• [The problem]
Apart from the pictures, every entry should be reproduced exactly.

[Collected data]
....

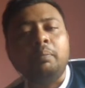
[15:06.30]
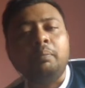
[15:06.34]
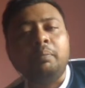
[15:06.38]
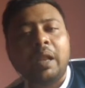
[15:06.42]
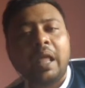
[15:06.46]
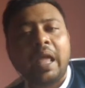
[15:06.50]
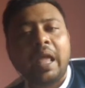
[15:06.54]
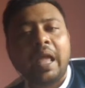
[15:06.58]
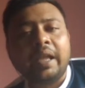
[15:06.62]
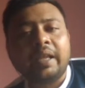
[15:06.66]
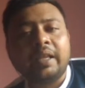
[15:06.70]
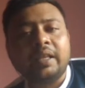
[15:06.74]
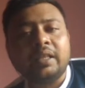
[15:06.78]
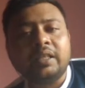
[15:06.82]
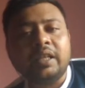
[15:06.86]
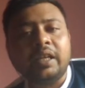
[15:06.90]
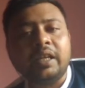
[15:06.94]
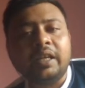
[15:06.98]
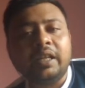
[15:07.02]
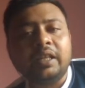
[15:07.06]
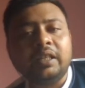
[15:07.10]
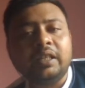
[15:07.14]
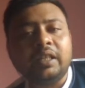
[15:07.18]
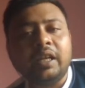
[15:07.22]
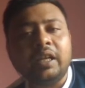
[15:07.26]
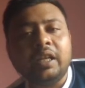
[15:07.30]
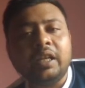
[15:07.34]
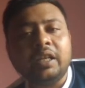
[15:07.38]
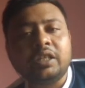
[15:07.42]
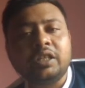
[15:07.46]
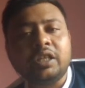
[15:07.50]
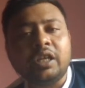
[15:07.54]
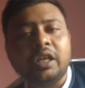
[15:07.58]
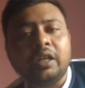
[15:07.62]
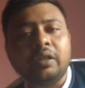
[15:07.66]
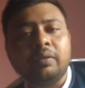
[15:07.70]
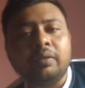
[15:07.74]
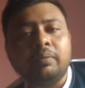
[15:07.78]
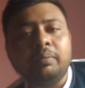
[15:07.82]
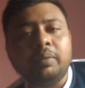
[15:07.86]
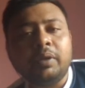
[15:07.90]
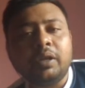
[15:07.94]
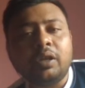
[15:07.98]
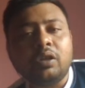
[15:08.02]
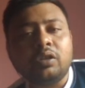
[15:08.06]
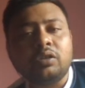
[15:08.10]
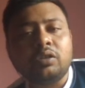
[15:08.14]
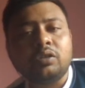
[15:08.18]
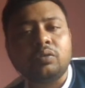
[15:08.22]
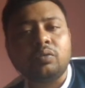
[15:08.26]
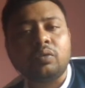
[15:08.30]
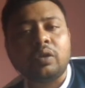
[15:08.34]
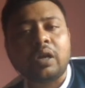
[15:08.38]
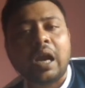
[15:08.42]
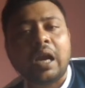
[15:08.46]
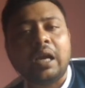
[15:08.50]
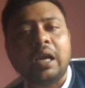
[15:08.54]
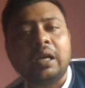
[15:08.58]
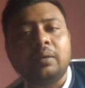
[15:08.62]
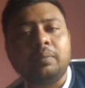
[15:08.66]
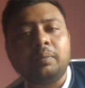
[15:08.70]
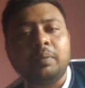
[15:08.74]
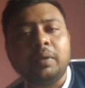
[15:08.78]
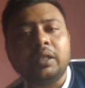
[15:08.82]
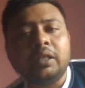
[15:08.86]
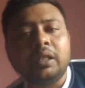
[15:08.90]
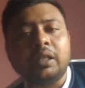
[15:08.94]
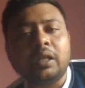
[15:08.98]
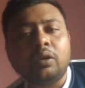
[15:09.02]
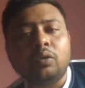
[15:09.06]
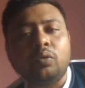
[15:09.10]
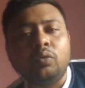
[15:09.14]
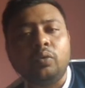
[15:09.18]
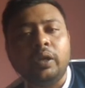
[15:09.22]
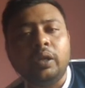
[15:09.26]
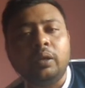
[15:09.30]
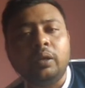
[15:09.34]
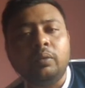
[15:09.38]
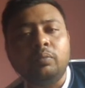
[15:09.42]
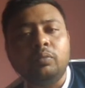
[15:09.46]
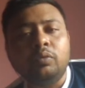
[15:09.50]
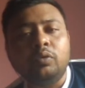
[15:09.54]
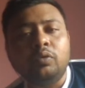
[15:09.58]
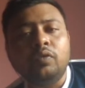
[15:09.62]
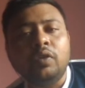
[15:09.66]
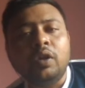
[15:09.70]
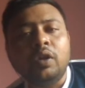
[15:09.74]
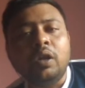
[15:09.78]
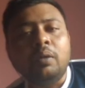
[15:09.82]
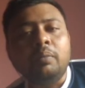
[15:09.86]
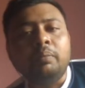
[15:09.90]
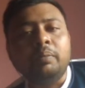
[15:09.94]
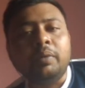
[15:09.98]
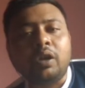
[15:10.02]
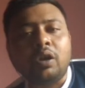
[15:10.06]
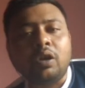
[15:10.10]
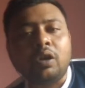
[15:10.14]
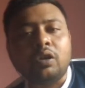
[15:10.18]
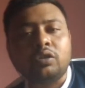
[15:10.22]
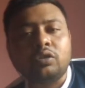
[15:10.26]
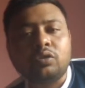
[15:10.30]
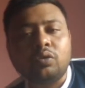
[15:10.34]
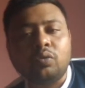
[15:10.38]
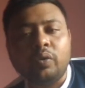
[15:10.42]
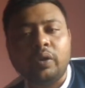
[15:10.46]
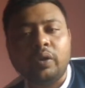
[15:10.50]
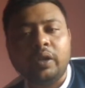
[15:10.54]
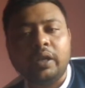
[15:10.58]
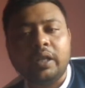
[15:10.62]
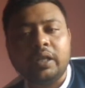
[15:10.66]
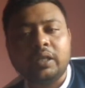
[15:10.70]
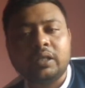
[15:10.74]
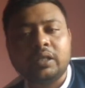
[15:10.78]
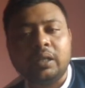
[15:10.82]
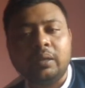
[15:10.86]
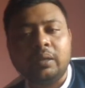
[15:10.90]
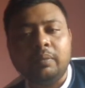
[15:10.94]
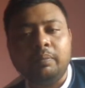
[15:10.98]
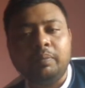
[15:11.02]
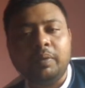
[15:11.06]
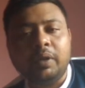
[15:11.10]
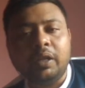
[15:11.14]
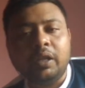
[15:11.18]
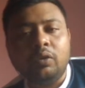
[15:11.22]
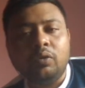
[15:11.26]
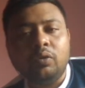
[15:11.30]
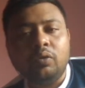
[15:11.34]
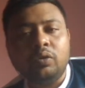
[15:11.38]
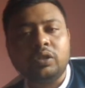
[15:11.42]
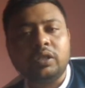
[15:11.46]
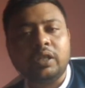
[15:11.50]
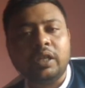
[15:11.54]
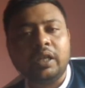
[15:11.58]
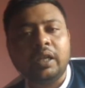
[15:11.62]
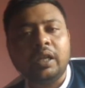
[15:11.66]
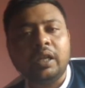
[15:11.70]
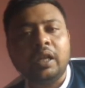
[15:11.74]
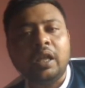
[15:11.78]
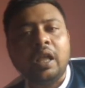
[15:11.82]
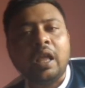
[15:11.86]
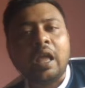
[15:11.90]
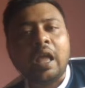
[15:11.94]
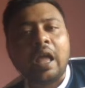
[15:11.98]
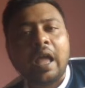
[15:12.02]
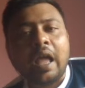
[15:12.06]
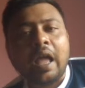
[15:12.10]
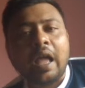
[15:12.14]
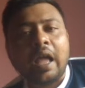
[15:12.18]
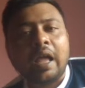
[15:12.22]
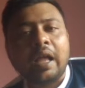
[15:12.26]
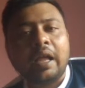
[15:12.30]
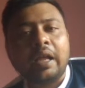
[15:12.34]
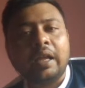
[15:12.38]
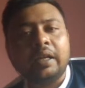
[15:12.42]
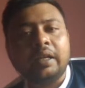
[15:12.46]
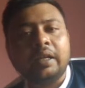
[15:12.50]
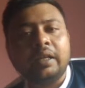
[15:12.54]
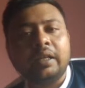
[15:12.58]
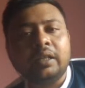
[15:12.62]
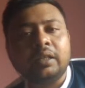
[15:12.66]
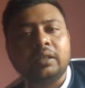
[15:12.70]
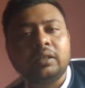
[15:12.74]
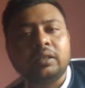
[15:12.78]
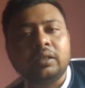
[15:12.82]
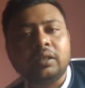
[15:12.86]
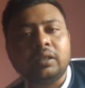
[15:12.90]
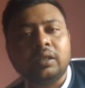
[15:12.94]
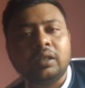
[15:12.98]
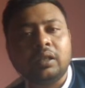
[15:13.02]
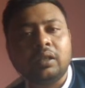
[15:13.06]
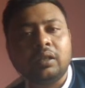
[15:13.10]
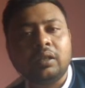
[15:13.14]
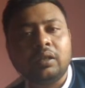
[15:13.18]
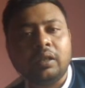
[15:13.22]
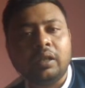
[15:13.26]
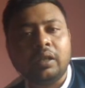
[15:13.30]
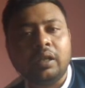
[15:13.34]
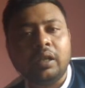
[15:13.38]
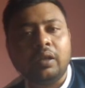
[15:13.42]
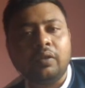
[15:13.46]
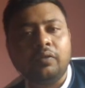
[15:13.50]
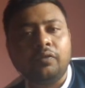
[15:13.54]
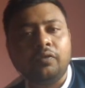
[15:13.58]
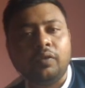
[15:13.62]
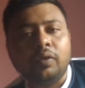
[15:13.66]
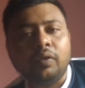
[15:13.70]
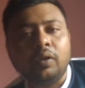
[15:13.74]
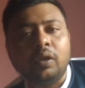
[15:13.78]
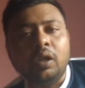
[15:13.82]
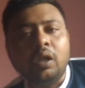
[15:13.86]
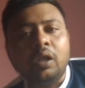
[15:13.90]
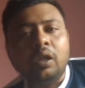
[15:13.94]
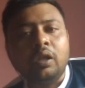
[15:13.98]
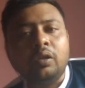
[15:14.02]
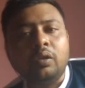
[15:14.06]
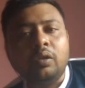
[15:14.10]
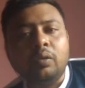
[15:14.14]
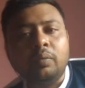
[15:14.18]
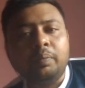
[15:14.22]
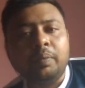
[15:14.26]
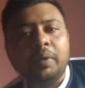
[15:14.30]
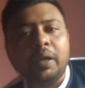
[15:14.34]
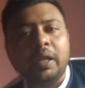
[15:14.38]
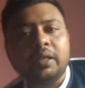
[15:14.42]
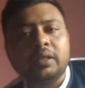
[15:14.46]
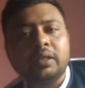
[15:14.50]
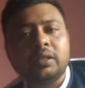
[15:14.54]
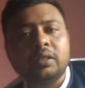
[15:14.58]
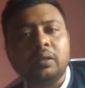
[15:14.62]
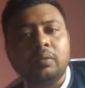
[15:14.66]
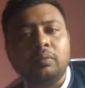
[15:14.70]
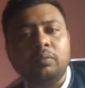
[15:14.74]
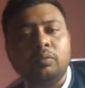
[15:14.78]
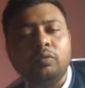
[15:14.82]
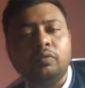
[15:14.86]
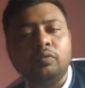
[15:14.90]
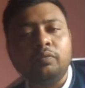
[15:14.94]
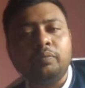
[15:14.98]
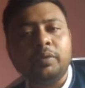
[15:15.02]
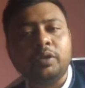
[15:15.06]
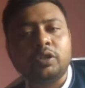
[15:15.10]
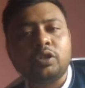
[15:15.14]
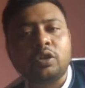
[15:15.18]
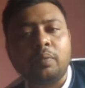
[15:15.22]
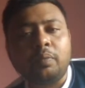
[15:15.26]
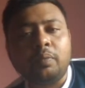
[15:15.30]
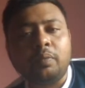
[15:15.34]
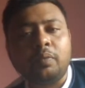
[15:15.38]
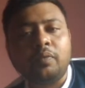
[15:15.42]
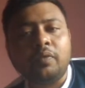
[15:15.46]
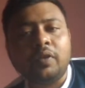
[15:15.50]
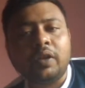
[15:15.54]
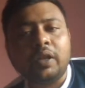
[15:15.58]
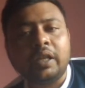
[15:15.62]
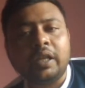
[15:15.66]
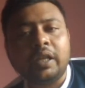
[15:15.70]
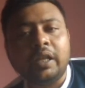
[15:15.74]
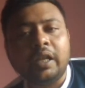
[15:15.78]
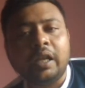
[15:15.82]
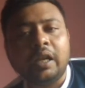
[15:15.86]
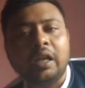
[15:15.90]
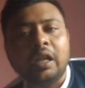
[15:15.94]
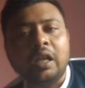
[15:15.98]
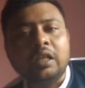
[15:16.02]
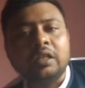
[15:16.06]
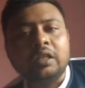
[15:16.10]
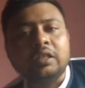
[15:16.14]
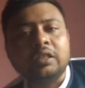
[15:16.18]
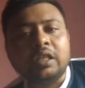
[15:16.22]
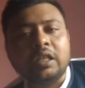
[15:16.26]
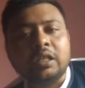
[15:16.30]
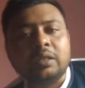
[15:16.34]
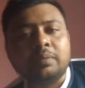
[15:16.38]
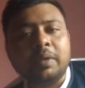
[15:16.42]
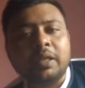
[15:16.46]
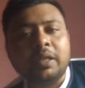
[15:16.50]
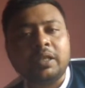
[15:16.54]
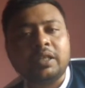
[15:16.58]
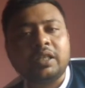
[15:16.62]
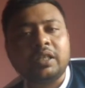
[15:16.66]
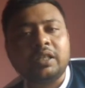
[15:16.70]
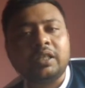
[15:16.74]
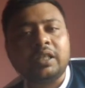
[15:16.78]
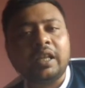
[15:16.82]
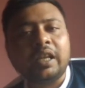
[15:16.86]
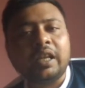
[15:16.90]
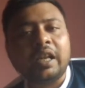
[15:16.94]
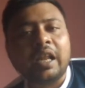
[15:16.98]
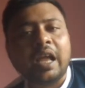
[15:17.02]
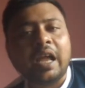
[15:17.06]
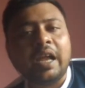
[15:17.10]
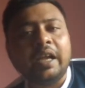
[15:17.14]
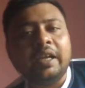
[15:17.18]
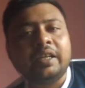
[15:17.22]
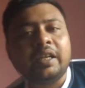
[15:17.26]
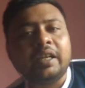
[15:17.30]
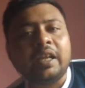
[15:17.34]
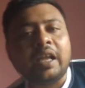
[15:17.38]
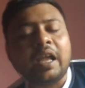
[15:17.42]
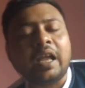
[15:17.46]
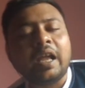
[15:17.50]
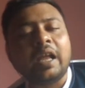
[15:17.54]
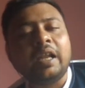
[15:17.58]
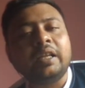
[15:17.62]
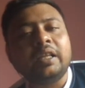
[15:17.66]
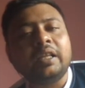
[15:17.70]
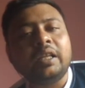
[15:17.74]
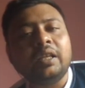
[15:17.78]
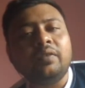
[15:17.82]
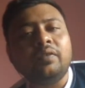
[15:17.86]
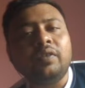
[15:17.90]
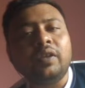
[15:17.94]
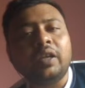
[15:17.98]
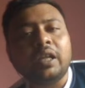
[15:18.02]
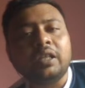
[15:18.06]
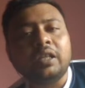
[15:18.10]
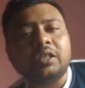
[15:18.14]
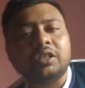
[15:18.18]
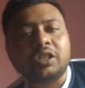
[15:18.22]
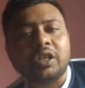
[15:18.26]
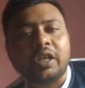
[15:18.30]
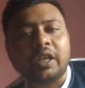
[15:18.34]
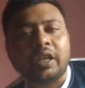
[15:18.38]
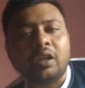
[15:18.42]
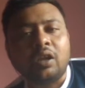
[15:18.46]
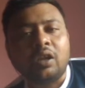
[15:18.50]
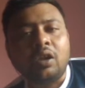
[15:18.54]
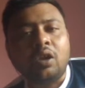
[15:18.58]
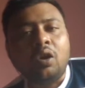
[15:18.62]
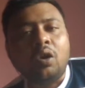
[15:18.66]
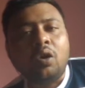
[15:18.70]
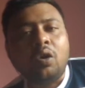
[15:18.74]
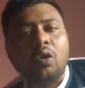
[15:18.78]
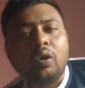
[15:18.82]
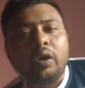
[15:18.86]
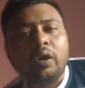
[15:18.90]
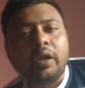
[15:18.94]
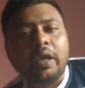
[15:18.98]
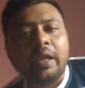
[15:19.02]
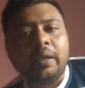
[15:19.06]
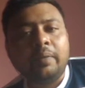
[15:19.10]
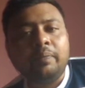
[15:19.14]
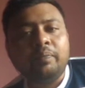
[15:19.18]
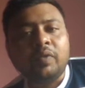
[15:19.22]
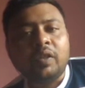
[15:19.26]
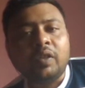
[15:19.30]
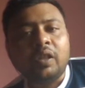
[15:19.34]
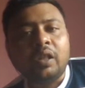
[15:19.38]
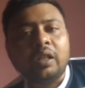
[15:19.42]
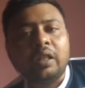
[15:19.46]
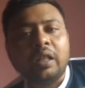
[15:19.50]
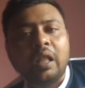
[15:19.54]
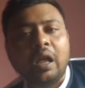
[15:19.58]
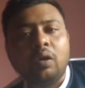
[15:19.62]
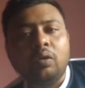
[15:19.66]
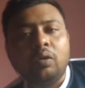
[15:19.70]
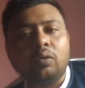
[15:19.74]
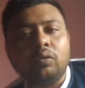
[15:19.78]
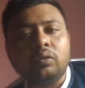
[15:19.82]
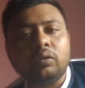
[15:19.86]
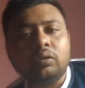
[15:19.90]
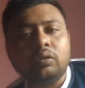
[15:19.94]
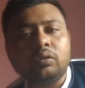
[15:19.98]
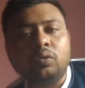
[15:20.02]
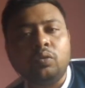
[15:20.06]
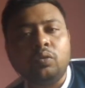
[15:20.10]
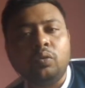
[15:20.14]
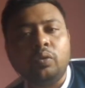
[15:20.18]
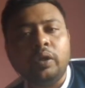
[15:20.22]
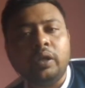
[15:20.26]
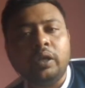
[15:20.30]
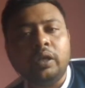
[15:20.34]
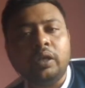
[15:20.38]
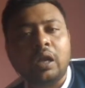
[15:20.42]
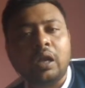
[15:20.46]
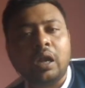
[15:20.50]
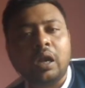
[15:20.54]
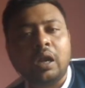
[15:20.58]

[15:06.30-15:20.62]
black is getting the initiative because you can't play the queen move because queen is simply losing, and if you place the move bishop over here, just placing the knight and giving a check. Okay, now queen,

....

• [Solution to this problem]
[15:06.30]
[15:06.34]
[15:06.38]
[15:06.42]
[15:06.46]
[15:06.50]
[15:06.54]
[15:06.58]
[15:06.62]
[15:06.66]
[15:06.70]
[15:06.74]
[15:06.78]
[15:06.82]
[15:06.86]
[15:06.90]
[15:06.94]
[15:06.98]
[15:07.02]
[15:07.06]
[15:07.10]
[15:07.14]
[15:07.18]
[15:07.22]
[15:07.26]
[15:07.30]
[15:07.34]
[15:07.38]
[15:07.42]
[15:07.46]
[15:07.50]
[15:07.54]
[15:07.58]
[15:07.62]
[15:07.66]
[15:07.70]
[15:07.74]
[15:07.78]
[15:07.82]
[15:07.86]
[15:07.90]
[15:07.94]
[15:07.98]
[15:08.02]
[15:08.06]
[15:08.10]
[15:08.14]
[15:08.18]
[15:08.22]
[15:08.26]
[15:08.30]
[15:08.34]
[15:08.38]
[15:08.42]
[15:08.46]
[15:08.50]
[15:08.54]
[15:08.58]
[15:08.62]
[15:08.66]
[15:08.70]
[15:08.74]
[15:08.78]
[15:08.82]
[15:08.86]
[15:08.90]
[15:08.94]
[15:08.98]
[15:09.02]
[15:09.06]
[15:09.10]
[15:09.14]
[15:09.18]
[15:09.22]
[15:09.26]
[15:09.30]
[15:09.34]
[15:09.38]
[15:09.42]
[15:09.46]
[15:09.50]
[15:09.54]
[15:09.58]
[15:09.62]
[15:09.66]
[15:09.70]
[15:09.74]
[15:09.78]
[15:09.82]
[15:09.86]
[15:09.90]
[15:09.94]
[15:09.98]
[15:10.02]
[15:10.06]
[15:10.10]
[15:10.14]
[15:10.18]
[15:10.22]
[15:10.26]
[15:10.30]
[15:10.34]
[15:10.38]
[15:10.42]
[15:10.46]
[15:10.50]
[15:10.54]
[15:10.58]
[15:10.62]
[15:10.66]
[15:10.70]
[15:10.74]
[15:10.78]
[15:10.82]
[15:10.86]
[15:10.90]
[15:10.94]
[15:10.98]
[15:11.02]
[15:11.06]
[15:11.10]
[15:11.14]
[15:11.18]
[15:11.22]
[15:11.26]
[15:11.30]
[15:11.34]
[15:11.38]
[15:11.42]
[15:11.46]
[15:11.50]
[15:11.54]
[15:11.58]
[15:11.62]
[15:11.66]
[15:11.70]
[15:11.74]
[15:11.78]
[15:11.82]
[15:11.86]
[15:11.90]
[15:11.94]
[15:11.98]
[15:12.02]
[15:12.06]
[15:12.10]
[15:12.14]
[15:12.18]
[15:12.22]
[15:12.26]
[15:12.30]
[15:12.34]
[15:12.38]
[15:12.42]
[15:12.46]
[15:12.50]
[15:12.54]
[15:12.58]
[15:12.62]
[15:12.66]
[15:12.70]
[15:12.74]
[15:12.78]
[15:12.82]
[15:12.86]
[15:12.90]
[15:12.94]
[15:12.98]
[15:13.02]
[15:13.06]
[15:13.10]
[15:13.14]
[15:13.18]
[15:13.22]
[15:13.26]
[15:13.30]
[15:13.34]
[15:13.38]
[15:13.42]
[15:13.46]
[15:13.50]
[15:13.54]
[15:13.58]
[15:13.62]
[15:13.66]
[15:13.70]
[15:13.74]
[15:13.78]
[15:13.82]
[15:13.86]
[15:13.90]
[15:13.94]
[15:13.98]
[15:14.02]
[15:14.06]
[15:14.10]
[15:14.14]
[15:14.18]
[15:14.22]
[15:14.26]
[15:14.30]
[15:14.34]
[15:14.38]
[15:14.42]
[15:14.46]
[15:14.50]
[15:14.54]
[15:14.58]
[15:14.62]
[15:14.66]
[15:14.70]
[15:14.74]
[15:14.78]
[15:14.82]
[15:14.86]
[15:14.90]
[15:14.94]
[15:14.98]
[15:15.02]
[15:15.06]
[15:15.10]
[15:15.14]
[15:15.18]
[15:15.22]
[15:15.26]
[15:15.30]
[15:15.34]
[15:15.38]
[15:15.42]
[15:15.46]
[15:15.50]
[15:15.54]
[15:15.58]
[15:15.62]
[15:15.66]
[15:15.70]
[15:15.74]
[15:15.78]
[15:15.82]
[15:15.86]
[15:15.90]
[15:15.94]
[15:15.98]
[15:16.02]
[15:16.06]
[15:16.10]
[15:16.14]
[15:16.18]
[15:16.22]
[15:16.26]
[15:16.30]
[15:16.34]
[15:16.38]
[15:16.42]
[15:16.46]
[15:16.50]
[15:16.54]
[15:16.58]
[15:16.62]
[15:16.66]
[15:16.70]
[15:16.74]
[15:16.78]
[15:16.82]
[15:16.86]
[15:16.90]
[15:16.94]
[15:16.98]
[15:17.02]
[15:17.06]
[15:17.10]
[15:17.14]
[15:17.18]
[15:17.22]
[15:17.26]
[15:17.30]
[15:17.34]
[15:17.38]
[15:17.42]
[15:17.46]
[15:17.50]
[15:17.54]
[15:17.58]
[15:17.62]
[15:17.66]
[15:17.70]
[15:17.74]
[15:17.78]
[15:17.82]
[15:17.86]
[15:17.90]
[15:17.94]
[15:17.98]
[15:18.02]
[15:18.06]
[15:18.10]
[15:18.14]
[15:18.18]
[15:18.22]
[15:18.26]
[15:18.30]
[15:18.34]
[15:18.38]
[15:18.42]
[15:18.46]
[15:18.50]
[15:18.54]
[15:18.58]
[15:18.62]
[15:18.66]
[15:18.70]
[15:18.74]
[15:18.78]
[15:18.82]
[15:18.86]
[15:18.90]
[15:18.94]
[15:18.98]
[15:19.02]
[15:19.06]
[15:19.10]
[15:19.14]
[15:19.18]
[15:19.22]
[15:19.26]
[15:19.30]
[15:19.34]
[15:19.38]
[15:19.42]
[15:19.46]
[15:19.50]
[15:19.54]
[15:19.58]
[15:19.62]
[15:19.66]
[15:19.70]
[15:19.74]
[15:19.78]
[15:19.82]
[15:19.86]
[15:19.90]
[15:19.94]
[15:19.98]
[15:20.02]
[15:20.06]
[15:20.10]
[15:20.14]
[15:20.18]
[15:20.22]
[15:20.26]
[15:20.30]
[15:20.34]
[15:20.38]
[15:20.42]
[15:20.46]
[15:20.50]
[15:20.54]
[15:20.58]

[15:06.30-15:20.62]
black is getting the initiative because you can't play the queen move because queen is simply losing, and if you place the move bishop over here, just placing the knight and giving a check. Okay, now queen,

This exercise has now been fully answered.